I could keep going, with heroes such as Spectre (Another carry whose ability to confuse the enemy is unmatched), Naga Siren (Her ability to control the flow of battle makes her valuable in any role), Windranger, Enchantress, Death Prophet, all powerful in their specific area. There are support females (characters whose primary purpose is not to carry you to victory, but to control the flow of the game, allowing their carries to do what they were designed to do), but they are not some passive girls, waiting for men to save them. Crystal Maiden (mentioned specifically in the offending article) has the highest damage ultimate ability in the game, and has nearly unmatched ability to control the movement of her opponents, stunning them and preventing them from fleeing. There is Lina, a character (descriptively) categorized as Nuker; everything about her is designed to do damage.
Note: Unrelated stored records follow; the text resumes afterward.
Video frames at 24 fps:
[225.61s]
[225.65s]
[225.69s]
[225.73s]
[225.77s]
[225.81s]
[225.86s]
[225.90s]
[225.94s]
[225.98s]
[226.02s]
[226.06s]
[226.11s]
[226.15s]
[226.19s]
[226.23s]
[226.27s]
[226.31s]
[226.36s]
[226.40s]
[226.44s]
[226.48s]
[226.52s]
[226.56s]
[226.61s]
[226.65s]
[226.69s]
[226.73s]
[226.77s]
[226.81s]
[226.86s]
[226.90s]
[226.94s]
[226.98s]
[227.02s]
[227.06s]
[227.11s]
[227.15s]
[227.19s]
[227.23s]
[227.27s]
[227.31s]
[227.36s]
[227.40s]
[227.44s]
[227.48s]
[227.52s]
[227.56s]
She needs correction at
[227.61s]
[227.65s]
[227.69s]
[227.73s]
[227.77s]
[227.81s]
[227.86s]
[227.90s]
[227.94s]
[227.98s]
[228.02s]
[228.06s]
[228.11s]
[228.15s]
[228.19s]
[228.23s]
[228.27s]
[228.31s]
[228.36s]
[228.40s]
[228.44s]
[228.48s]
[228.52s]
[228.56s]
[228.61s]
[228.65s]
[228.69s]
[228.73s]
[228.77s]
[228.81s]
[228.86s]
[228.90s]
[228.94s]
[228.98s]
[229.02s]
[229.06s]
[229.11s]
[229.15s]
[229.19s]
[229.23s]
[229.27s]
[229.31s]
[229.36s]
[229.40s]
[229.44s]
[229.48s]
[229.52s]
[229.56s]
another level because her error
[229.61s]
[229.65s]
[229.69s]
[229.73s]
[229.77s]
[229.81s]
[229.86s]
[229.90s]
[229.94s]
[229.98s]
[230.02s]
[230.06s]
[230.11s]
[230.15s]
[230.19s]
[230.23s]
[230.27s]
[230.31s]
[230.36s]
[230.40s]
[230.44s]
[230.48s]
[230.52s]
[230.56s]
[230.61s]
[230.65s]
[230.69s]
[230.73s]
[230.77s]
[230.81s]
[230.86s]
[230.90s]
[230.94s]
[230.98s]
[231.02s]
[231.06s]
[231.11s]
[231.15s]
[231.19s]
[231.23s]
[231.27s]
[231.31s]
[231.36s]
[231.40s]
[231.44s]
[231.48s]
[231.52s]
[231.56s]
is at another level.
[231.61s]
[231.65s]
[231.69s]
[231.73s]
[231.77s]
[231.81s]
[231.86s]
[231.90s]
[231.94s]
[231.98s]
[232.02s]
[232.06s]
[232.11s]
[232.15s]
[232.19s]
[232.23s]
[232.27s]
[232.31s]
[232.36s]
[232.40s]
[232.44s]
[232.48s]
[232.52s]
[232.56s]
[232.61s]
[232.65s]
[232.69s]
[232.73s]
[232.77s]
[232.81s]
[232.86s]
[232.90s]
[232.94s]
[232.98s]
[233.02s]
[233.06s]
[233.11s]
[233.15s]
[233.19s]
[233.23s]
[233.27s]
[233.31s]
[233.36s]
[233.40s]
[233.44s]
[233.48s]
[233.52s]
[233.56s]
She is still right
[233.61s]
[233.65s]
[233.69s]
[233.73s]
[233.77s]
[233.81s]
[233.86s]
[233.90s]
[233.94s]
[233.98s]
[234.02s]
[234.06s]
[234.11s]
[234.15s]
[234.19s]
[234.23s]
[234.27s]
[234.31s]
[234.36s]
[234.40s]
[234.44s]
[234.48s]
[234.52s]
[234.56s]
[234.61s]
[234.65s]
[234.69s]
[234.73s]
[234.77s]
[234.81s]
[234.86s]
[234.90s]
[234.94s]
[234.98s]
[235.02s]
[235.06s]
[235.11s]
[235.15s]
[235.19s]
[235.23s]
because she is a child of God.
Vengeful Spirit, whose primary abilities save her team from harm or initiate combat favorably for your team.

So what is the point of this rant on the females of Dota 2? Well, first, I wanted to point out that you can find flaw in anything. I can pick one character in a game (Queen of Pain, as per the article that set this off) and say that this represents everything. That is being unfair, and I think the article was being, at best, casually unfair to the developers of Dota.

The gamers, though, and their reaction, are being unfair to the reviewer. They are up in arms, some of them saying that the whole point of mentioning the sexist themes of some characters was the writer attempting “click-bait”, getting people to come read his review when they otherwise wouldn’t. That is unfair, and I think they could put down their pitchforks and torches, and say, with due respect “I think that sentence in your review was unfair. Why did you mention it?”

The thing is, for that sentence to be click-bait, it would need a bit more prominence than it has. I won’t lie, I heard about the article in question before I read it, and when I sat down to read it, I was prepared to read a diatribe about the evils of all men, the sexism of Dota 2 on full show, stripped naked for all to see. That is not what I got; what I read instead was almost a love letter to Dota, explaining patiently all that was good about it, but mentioning that it has its flaws. The line that has gamers up in arms is just that; a line. The inclusion of a picture of the Queen of Pain was likely editorial, and I would be comfortable giving the benefit of a doubt; the writer may not have intended its inclusion at all. In that way, it could be said to be click-bait.

The point is this; we all need to step back and avoid knee-jerk reactions. Many people in the comments thread of the article in question had not read it, and in protest would never read it (they won’t get my ad-revenue! All 1.5 cents of it! That’ll show ’em!!). I think if they read it and stepped back a hair, they could probably approach it with a more level head.

But like anything in the world, this issue is not purely black and white. The reviewer needn’t have included the line about sexism, but the gamers needn’t have raised their pitchforks and torches.

I think if you are looking for misogyny in game design, Dota 2 is about the last place to start looking; the female characters are for the most part fully and completely covered, and represent some of the most powerful mechanics in the game. But if you want to find a mob that will get up in arms about anything, the MOBA community is where you will look. In fact, the backlash from this article has acted like a magnifying chamber; I would never have heard of it, nor written about it, had I not come across a violent mob, and asked to what purpose were their pitchforks?

I am ok if you attack the community. I mean, it is a battle you can’t win, the community is far too large to paint with one brush. If you call them sexist, one thousand SJWs will come to the fore. If you look at them from outside, the noisy, virulent minority will be your experience.

But when a developer makes fully clothed women the most powerful characters in their game, maybe avoid calling the game sexist? There are better targets for that kind of thing. That’s all I’m really trying to say here.